**** Data provided ****
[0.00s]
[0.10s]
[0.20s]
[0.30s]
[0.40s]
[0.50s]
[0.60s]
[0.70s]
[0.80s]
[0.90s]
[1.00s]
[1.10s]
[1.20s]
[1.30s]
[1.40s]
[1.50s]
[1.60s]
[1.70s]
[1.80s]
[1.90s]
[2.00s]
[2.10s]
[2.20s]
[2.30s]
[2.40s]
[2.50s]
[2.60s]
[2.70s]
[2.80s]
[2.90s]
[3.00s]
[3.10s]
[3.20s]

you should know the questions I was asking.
****
## Your objective:
Reproduce the listing above precisely.

## Answer to this exercise:
[0.00s]
[0.10s]
[0.20s]
[0.30s]
[0.40s]
[0.50s]
[0.60s]
[0.70s]
[0.80s]
[0.90s]
[1.00s]
[1.10s]
[1.20s]
[1.30s]
[1.40s]
[1.50s]
[1.60s]
[1.70s]
[1.80s]
[1.90s]
[2.00s]
[2.10s]
[2.20s]
[2.30s]
[2.40s]
[2.50s]
[2.60s]
[2.70s]
[2.80s]
[2.90s]
[3.00s]
[3.10s]
[3.20s]

you should know the questions I was asking.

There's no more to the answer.